STUDY MATERIAL>
——

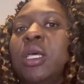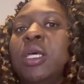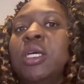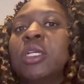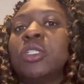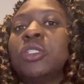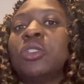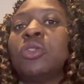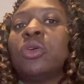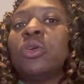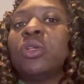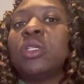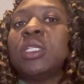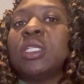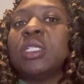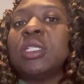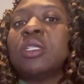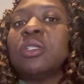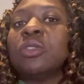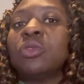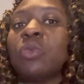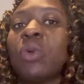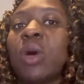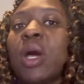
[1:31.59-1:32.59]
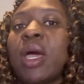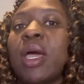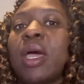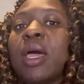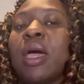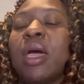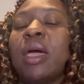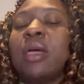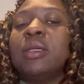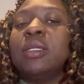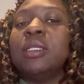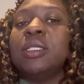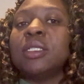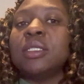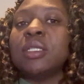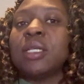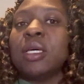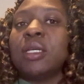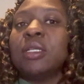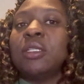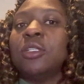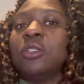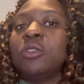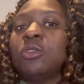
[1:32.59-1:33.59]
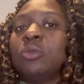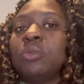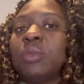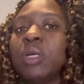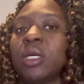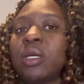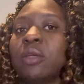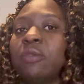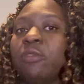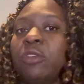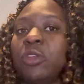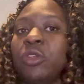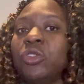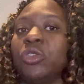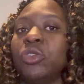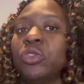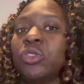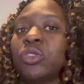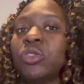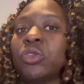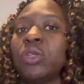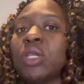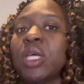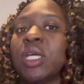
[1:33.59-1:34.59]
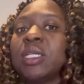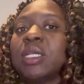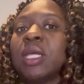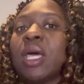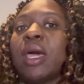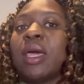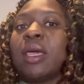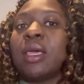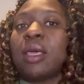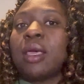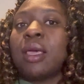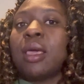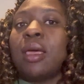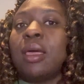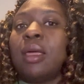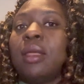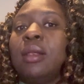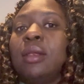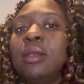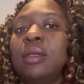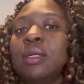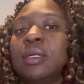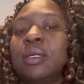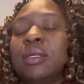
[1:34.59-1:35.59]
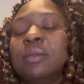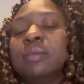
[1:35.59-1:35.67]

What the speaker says: So this is why I decided to make a video, so that I can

——

YOUR INSTRUCTIONS>
Transcribe the listing above in full. Pictures are not part of the copy.

EXPECTED ANSWER>
[1:31.59-1:32.59]
[1:32.59-1:33.59]
[1:33.59-1:34.59]
[1:34.59-1:35.59]
[1:35.59-1:35.67]

What the speaker says: So this is why I decided to make a video, so that I can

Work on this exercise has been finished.